Mientras ingresaron con bombos y redoblantes al local donde hasta la semana pasada funcionó la tradicional confitería porteña los manifestantes pintaron con aerosol en las puertas de cristal: "Paguen" y "¡Estafa!".
El pasado jueves, la Legislatura porteña declaró como sitio histórico a la confitería Richmond, ubicada en la peatonal Florida. Un día después, un nutrido grupo de personas realizó un abrazo simbólico, además de juntar miles de firmas para defender a esta notable confitería y que la ciudad no pierda un emblemático lugar de encuentro.
La Richmond, es uno de los "bares notables" porteños. Este café, que abrió sus puertas el 17 de noviembre de 1917 fue pronto centro de reunión, reflexión y debate del emblemático "Grupo Florida", integrado por Jorge Luis Borges, Oliverio Girondo, Ricardo Güiraldes, Conrado Nalé Roxlo, Leopoldo Marechal y Eduardo González Lanuza, entre otros notables. Alejandra Vidal, una de sus camareras, dijo esta tarde a Télam que trabajaba en el lugar desde 1995. "Formo parte de la tanda de empleados que despidieron en mayo, lo único que nos explicaron es que la firma propietaria vendió el inmueble".
La mujer, que había concurrido al estudio jurídico a cargo de las indemnizaciones del personal cesanteado, a pocas cuadras del lugar, se acercó esta tarde a dar una mirada al local de Florida al 400, donde trabajó hasta hace tres meses.
Allí sólo quedaban dos pintores que blanqueban las vidrieras y algunos traseúntes que espiaban por las rendijas la arquitectura y la decoración del casi centenario salón.
La declaración de Patrimonio Cultural de la Ciudad Autónoma de Buenos Aires, por su valor simbólico e identitario, que le otorgó por unanimidad la Legislatura el último jueves, evita el cambio de rubro -ya que en el inmueble se planeaba instalar un gran local comercial-, pero no su venta o cierre.
En la vereda de la Richmond, Vidal señaló que "tengo muchos gratos recuerdos de acá adentro, atendí muchas personalidades, como (al escritor ya fallecido) Mario Benedetti, que siempre venía con la señora".
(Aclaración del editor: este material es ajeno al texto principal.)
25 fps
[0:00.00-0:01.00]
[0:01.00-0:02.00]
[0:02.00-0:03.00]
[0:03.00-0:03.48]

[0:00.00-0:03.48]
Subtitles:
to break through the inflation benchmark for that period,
La ex camarera continuó: "Benedetti se sentaba junto a la calle y se tomaba un Negroni; después los dos se pasaban al salón del fondo a comer. Recuerdo que siempre tomaba vino blanco, porque según él el tinto le daba alergia".
"La confitería estaba funcionando muy bien, siempre estaba llena de turistas y a muchos de ellos les recomendaban nuestras masas en Europa y varios volvían, la verdad no entiendo por qué cerró".
Carlos, uno "mantero" de Florida que trabaja frente a la puerta del café, contó que "hoy a la mañana vinieron algunos empleados, con los que siempre estamos acá vendiendo y nos acercamos a saludarlos, pero me voy a llevar grabada la cara de tristeza del gordito que estaba siempre en la caja".